L'associazione Di.Re sul palco dell'Ariston
Chiara Ferragni divide Sanremo ma parla ai giovani di libertà
Dal messaggio “pensati libera” alla lettera scritta a se stessa ragazza, che non deve farsi vincere da paure e insicurezze, fino al messaggio lanciato con i centri Di.Re contro la violenza sulle donne. La partecipazione di Chiara Ferragni al Festival di Sanremo, come da copione, suscita interesse, dibattiti, divide. C’è una parte del mondo femminista che ritiene le sue performance scontate, intrappolate in quel meccanismo mediatico che tutto ingloba modificandone il significato.
Ma c’è una parte dell’opinione pubblica, anche quella politicizzata, che ha apprezzato Chiara Ferragni, le sue parole, i suoi vestiti, la sua lettera. Perché? Non certo perché rappresenta la rivoluzione, non certo perché sia il futuro di un nuovo mondo. Ma perché l’influencer parla alle giovani ragazze e ai giovani ragazzi. Lo fa prima di tutto attraverso la propria vita: non farsi mettere sotto da altri, essere la protagonista delle proprie scelte. Un esempio. Da questo punto di vista un bell’esempio. Ma non basta questo. Quando Chiara Ferragni parla, dice alle ragazze: siate libere, anzi di più: pensatevi libere. Per molte donne questo – forse – è un concetto banale, è qualcosa che si è introiettato, che non ha bisogno di essere sbandierato.
Le conquiste sono altre. Ed è giusto che sia così. Ma per tante ragazze e tanti ragazze questi concetti non sono per nulla banali: sono conquiste ancora da fare, sono un mondo da attraversare, un mondo che continua a mandare messaggi sessisti. «Se lo nascondi sei una suora, se lo mostri sei una tro…», ha detto alla fine della lettera, recitata con un vestito che “mostrava” il corpo, un finto nude look .
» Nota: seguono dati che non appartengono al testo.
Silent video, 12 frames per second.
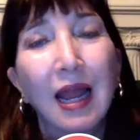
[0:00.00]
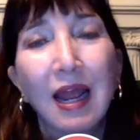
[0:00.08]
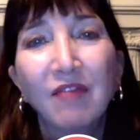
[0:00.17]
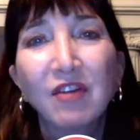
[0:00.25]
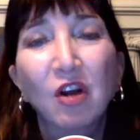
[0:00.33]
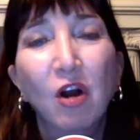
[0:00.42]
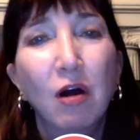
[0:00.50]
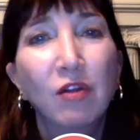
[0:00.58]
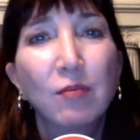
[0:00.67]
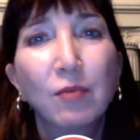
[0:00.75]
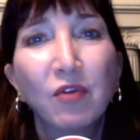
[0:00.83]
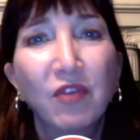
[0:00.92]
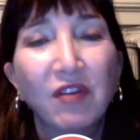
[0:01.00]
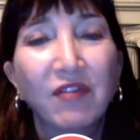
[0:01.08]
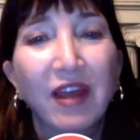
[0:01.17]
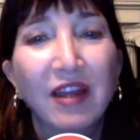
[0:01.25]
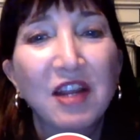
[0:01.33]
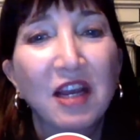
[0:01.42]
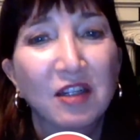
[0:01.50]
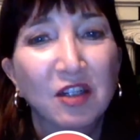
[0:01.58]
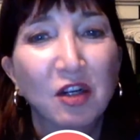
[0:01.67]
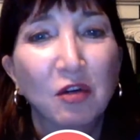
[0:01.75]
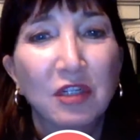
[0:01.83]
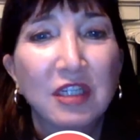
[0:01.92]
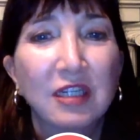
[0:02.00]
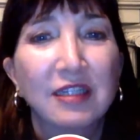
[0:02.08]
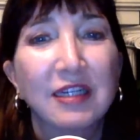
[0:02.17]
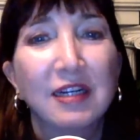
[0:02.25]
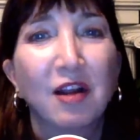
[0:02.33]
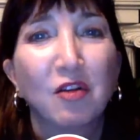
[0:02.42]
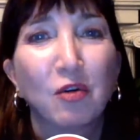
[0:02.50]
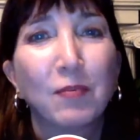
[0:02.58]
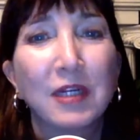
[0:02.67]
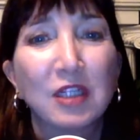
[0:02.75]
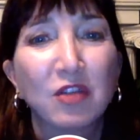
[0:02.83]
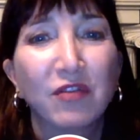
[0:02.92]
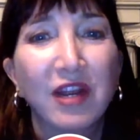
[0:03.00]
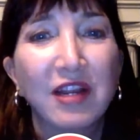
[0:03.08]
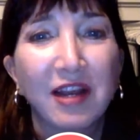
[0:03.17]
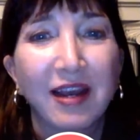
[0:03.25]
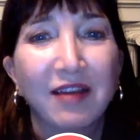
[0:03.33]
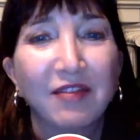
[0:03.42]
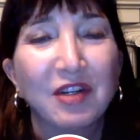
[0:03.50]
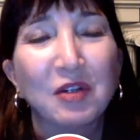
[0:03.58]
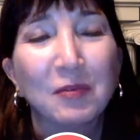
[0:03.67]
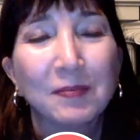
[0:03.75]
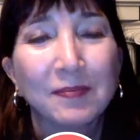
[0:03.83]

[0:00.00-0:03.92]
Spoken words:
haven't called the moving van yet to go to 1600 Pennsylvania Avenue.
Spesso ci si lamenta che i discorsi sulla libertà delle donne non riescano ad arrivare al grande pubblico oppure arrivano distorti, talvolta manipolati, piegati a logiche che sfuggono completamente alla consapevolezza, alla cultura alle lotte che ci sono dietro. Purtroppo succede spesso quando si parla o si scrive della violenza sulle donne, dei femminicidi.
Ma questo non è successo sul palco di Sanremo, perché insieme a Ferragni a fare questi discorsi c’erano le donne della rete contro la violenza sulle donne Di.Re: cento centri in tutta Italia che ogni anno accolgono ventimila donne che lì trovano chi le sa ascoltare, chi le sa aiutare: aiutare spesso a non morire. Per molti spettatori e molte spettatrici è stata la prima volta che ne hanno sentito parlare: alcune di loro forse da martedì sera sanno di non essere sole, che ci sono dei luoghi in cui possono andare, in cui possono trovare altre donne preparate e disponibili. Ora, forse, lo sanno meglio anche le istituzioni: governo, regioni, amministrazioni comunali che non danno l’appoggio necessario in termini economici e politici a queste associazioni.
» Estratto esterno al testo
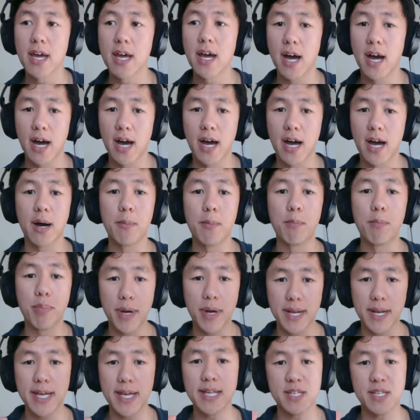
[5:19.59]
Yeah.
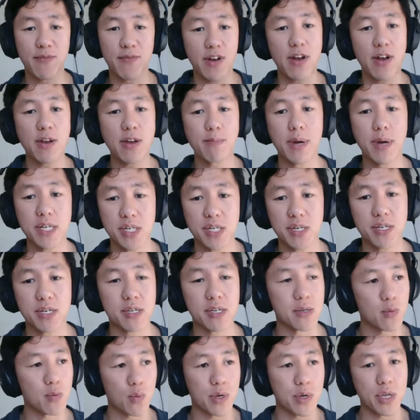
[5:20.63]
But it's very much
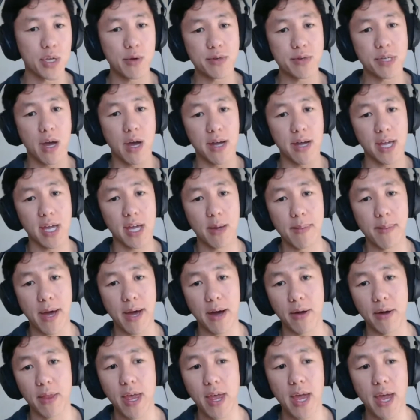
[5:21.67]
what you were talking
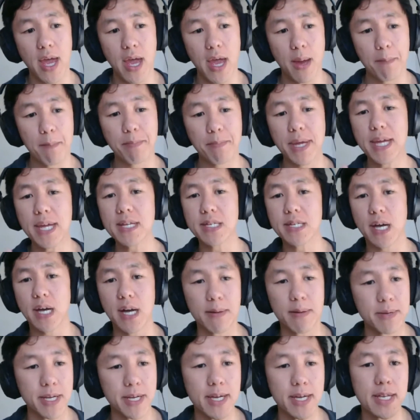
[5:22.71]
about, being
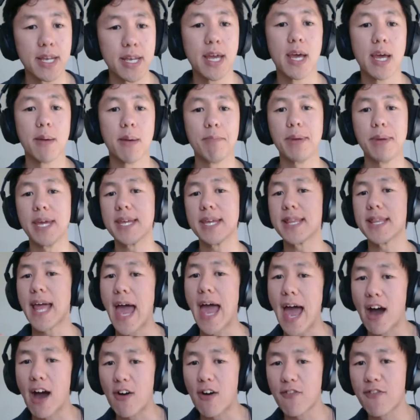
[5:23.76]
dominant, being
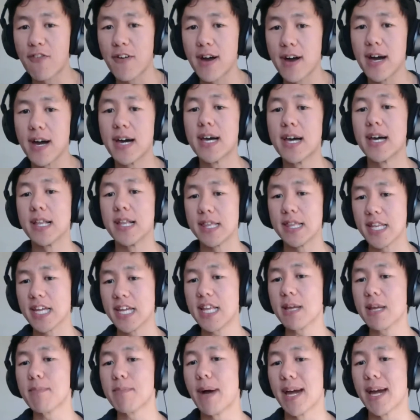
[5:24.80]
the alpha,
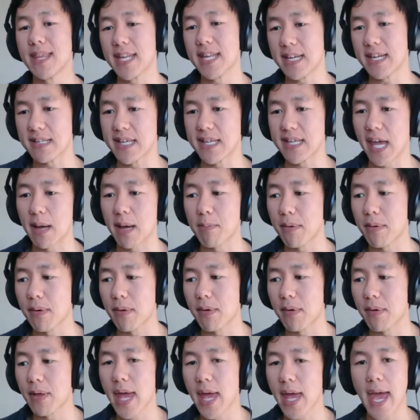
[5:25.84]
leading by the
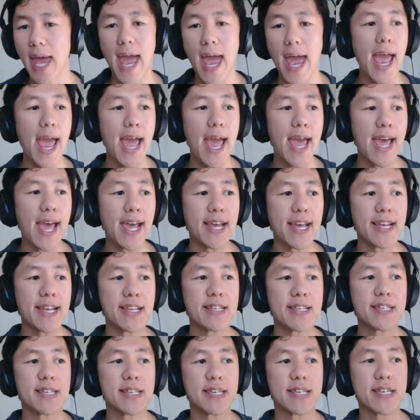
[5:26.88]
example.
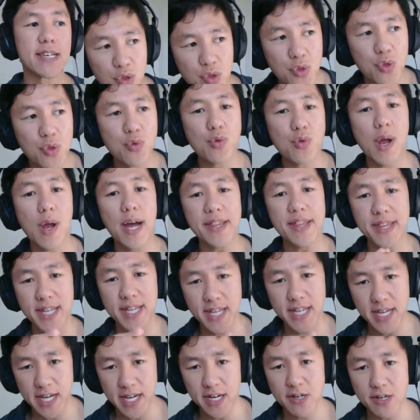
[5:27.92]
And throughout the
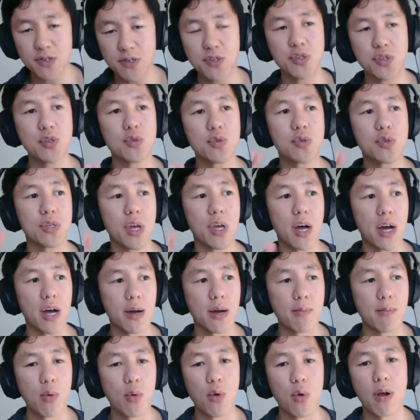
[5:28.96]
years, you saw
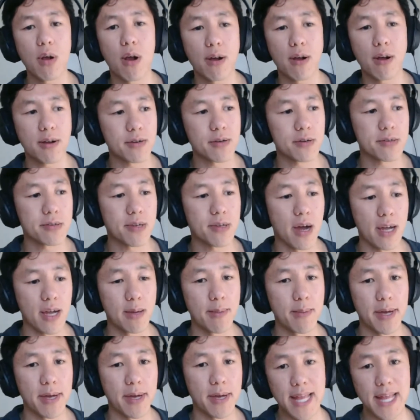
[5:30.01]
more articles talking
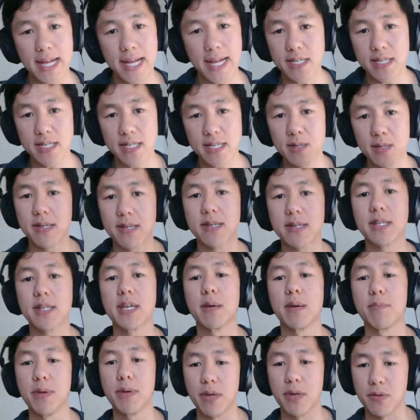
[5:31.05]
about that's basically
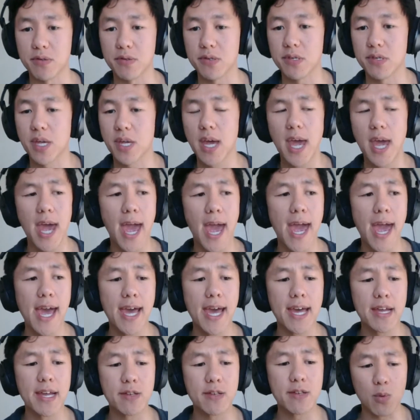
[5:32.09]
abuse.
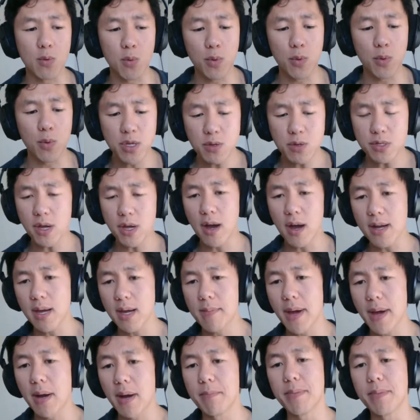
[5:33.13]
And when you talk
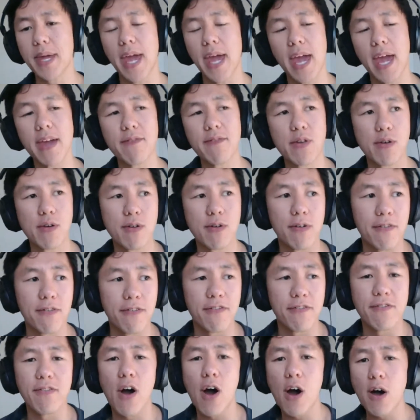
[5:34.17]
about behavioral
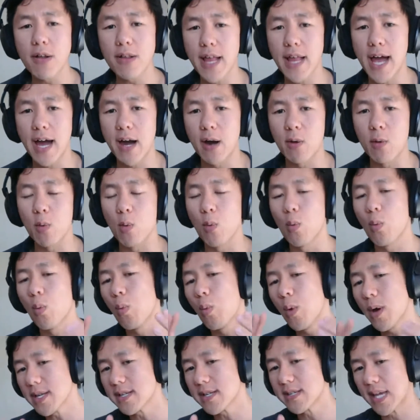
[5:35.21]
fallout,
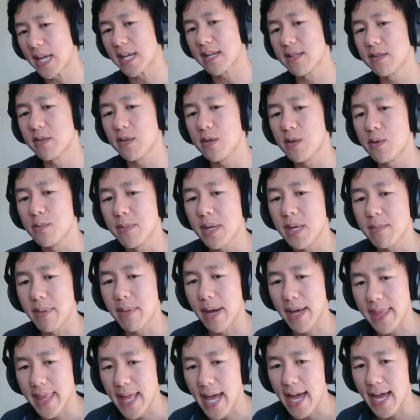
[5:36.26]
what exactly do you mean
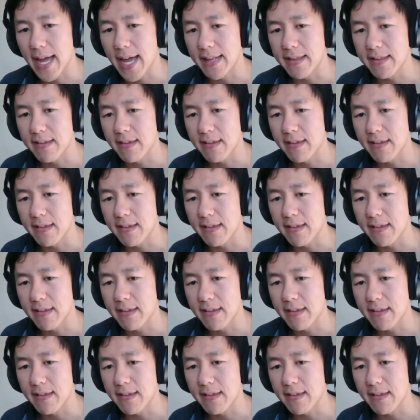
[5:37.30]
by that?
“Ci vuole una rivoluzione” ha detto anche la presidente di Di.Re Antonella Veltri sul palco. Una rivoluzione che riguarda tutti e tutte e che deve passare attraverso la scommessa di un cambiamento culturale e politico. Ma anche attraverso la conquista dell’immaginario collettivo. Chiara Ferragni fa questo. Ha fatto questo. Poteva fare un discorsetto, denunciare la violenza e finirla lì. Invece ha fatto vedere la soluzione, ha indicato la strada che già tante percorrono. La scommessa che si gioca sul piano dell’immaginario è sempre ambigua, attraversata da luci e ombre, da molte contraddizioni. Ma vale la pena tentare di provarci, farsi contaminare, perdere un pezzetto per raggiungere più persone.
“Abbiamo aperto con fatica immane un uscio”, mi ha detto Antonella Veltri. Un uscio importante da cui molte donne potranno forse passare. Ci saranno ancora tanti altri luoghi dove si continuerà a lottare con maggiore radicalità. Ma tante giovani donne (e non solo) sono state raggiunte. Ora si punta dritte all’8 marzo. Non una di meno ha lanciato una giornata di sciopero: “Se il messaggio deve essere: Pensati libera, allora vogliamo essere libere dalla violenza”.